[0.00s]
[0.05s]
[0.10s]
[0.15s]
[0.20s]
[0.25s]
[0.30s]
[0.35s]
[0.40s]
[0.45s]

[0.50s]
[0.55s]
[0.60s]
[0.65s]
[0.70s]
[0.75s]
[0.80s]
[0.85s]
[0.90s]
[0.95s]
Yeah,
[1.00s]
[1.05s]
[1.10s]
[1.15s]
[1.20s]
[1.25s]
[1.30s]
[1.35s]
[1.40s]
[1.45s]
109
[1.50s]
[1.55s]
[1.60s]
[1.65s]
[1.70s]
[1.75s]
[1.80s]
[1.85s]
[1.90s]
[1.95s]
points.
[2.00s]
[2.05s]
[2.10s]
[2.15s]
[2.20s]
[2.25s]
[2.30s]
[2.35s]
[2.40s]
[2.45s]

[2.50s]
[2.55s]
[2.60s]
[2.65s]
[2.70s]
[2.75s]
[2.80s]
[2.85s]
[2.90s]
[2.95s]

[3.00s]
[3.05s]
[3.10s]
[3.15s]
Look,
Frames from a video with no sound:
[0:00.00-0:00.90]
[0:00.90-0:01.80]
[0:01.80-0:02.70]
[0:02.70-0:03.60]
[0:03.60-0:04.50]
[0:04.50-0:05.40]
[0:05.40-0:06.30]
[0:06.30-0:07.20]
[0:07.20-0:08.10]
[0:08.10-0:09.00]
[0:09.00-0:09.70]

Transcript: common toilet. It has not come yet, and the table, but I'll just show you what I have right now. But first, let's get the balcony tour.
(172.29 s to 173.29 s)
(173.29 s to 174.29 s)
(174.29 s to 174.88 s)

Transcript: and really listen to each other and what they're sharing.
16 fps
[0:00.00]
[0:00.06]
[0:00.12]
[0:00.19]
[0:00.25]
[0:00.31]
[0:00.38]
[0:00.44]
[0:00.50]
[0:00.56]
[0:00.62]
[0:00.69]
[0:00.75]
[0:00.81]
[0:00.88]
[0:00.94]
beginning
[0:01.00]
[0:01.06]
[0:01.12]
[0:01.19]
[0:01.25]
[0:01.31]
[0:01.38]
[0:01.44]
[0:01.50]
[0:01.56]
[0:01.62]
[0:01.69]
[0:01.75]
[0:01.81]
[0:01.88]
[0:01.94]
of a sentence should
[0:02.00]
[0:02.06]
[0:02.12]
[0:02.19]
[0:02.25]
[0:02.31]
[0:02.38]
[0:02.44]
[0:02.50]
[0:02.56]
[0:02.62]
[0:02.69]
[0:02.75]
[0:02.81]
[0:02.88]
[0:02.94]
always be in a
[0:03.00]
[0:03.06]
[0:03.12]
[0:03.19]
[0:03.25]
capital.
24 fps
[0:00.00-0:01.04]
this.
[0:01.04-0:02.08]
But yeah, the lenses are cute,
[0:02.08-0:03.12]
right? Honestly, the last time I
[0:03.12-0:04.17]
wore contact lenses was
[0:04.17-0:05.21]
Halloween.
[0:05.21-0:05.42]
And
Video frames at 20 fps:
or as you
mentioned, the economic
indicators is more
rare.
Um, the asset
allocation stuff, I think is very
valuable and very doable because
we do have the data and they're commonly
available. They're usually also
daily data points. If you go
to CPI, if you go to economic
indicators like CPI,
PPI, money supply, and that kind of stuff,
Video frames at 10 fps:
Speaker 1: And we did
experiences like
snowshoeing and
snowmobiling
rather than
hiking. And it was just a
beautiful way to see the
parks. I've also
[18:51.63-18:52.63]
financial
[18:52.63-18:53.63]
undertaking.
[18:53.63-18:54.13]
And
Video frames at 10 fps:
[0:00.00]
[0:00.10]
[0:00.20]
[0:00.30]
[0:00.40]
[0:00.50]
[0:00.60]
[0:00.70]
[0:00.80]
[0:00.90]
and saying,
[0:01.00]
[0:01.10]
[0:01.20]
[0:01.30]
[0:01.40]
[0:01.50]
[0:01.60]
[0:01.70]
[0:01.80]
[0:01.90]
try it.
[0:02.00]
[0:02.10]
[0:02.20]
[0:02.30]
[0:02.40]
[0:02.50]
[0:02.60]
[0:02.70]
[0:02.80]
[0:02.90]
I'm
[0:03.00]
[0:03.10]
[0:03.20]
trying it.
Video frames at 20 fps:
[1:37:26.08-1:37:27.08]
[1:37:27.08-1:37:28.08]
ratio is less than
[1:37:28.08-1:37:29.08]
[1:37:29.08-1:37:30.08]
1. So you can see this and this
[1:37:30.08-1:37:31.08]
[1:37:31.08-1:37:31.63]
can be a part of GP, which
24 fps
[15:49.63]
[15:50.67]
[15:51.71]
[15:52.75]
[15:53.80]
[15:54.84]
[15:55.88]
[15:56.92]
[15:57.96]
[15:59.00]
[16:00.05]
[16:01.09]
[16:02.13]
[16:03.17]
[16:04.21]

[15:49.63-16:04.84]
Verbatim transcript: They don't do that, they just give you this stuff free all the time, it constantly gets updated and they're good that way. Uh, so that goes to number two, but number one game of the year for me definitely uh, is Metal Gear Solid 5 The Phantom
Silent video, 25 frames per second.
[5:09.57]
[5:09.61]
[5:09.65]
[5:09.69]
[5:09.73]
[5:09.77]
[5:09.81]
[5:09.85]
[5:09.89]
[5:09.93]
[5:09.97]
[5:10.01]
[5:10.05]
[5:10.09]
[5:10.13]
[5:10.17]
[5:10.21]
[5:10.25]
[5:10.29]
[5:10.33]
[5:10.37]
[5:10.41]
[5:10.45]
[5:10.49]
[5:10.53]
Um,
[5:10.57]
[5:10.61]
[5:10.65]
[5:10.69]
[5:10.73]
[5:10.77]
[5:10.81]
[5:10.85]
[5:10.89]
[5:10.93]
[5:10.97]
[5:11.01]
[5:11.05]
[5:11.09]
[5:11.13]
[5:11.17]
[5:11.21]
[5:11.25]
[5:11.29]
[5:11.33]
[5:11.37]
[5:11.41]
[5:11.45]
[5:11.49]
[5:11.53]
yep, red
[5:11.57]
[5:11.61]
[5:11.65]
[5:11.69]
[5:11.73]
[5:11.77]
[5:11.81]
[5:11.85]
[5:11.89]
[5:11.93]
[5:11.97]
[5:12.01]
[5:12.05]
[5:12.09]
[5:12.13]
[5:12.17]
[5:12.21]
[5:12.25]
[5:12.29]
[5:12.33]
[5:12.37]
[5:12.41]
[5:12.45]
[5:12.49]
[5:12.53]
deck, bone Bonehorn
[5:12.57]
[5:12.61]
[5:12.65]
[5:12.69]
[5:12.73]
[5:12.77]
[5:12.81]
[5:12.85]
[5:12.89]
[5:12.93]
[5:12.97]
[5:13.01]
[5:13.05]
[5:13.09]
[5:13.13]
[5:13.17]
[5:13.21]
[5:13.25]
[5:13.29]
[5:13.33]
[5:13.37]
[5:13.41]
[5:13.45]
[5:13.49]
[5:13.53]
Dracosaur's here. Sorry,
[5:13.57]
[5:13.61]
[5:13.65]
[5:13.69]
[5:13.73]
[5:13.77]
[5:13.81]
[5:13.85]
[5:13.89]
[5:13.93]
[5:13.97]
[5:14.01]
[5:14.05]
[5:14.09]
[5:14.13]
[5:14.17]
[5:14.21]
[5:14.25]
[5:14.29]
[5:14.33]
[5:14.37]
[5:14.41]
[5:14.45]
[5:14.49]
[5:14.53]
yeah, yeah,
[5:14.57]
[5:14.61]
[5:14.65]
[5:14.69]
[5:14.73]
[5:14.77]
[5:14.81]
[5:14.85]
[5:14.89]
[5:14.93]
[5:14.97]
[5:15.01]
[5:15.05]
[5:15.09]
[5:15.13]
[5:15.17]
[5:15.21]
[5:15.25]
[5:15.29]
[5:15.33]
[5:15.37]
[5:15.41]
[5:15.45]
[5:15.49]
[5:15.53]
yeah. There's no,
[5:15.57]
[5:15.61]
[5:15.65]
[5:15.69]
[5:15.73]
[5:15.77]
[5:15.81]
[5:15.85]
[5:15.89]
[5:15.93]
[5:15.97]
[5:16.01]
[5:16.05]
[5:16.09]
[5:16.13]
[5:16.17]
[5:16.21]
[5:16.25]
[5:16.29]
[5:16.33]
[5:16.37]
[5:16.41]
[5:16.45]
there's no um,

⁂

TASK DESCRIPTION: Nothing but the lines from the first line of the listing above through the line holding "[0:06.30-0:07.20]" should be reproduced, and each must match exactly.

EXERCISE RESPONSE:
[0.00s]
[0.05s]
[0.10s]
[0.15s]
[0.20s]
[0.25s]
[0.30s]
[0.35s]
[0.40s]
[0.45s]

[0.50s]
[0.55s]
[0.60s]
[0.65s]
[0.70s]
[0.75s]
[0.80s]
[0.85s]
[0.90s]
[0.95s]
Yeah,
[1.00s]
[1.05s]
[1.10s]
[1.15s]
[1.20s]
[1.25s]
[1.30s]
[1.35s]
[1.40s]
[1.45s]
109
[1.50s]
[1.55s]
[1.60s]
[1.65s]
[1.70s]
[1.75s]
[1.80s]
[1.85s]
[1.90s]
[1.95s]
points.
[2.00s]
[2.05s]
[2.10s]
[2.15s]
[2.20s]
[2.25s]
[2.30s]
[2.35s]
[2.40s]
[2.45s]

[2.50s]
[2.55s]
[2.60s]
[2.65s]
[2.70s]
[2.75s]
[2.80s]
[2.85s]
[2.90s]
[2.95s]

[3.00s]
[3.05s]
[3.10s]
[3.15s]
Look,
Frames from a video with no sound:
[0:00.00-0:00.90]
[0:00.90-0:01.80]
[0:01.80-0:02.70]
[0:02.70-0:03.60]
[0:03.60-0:04.50]
[0:04.50-0:05.40]
[0:05.40-0:06.30]
[0:06.30-0:07.20]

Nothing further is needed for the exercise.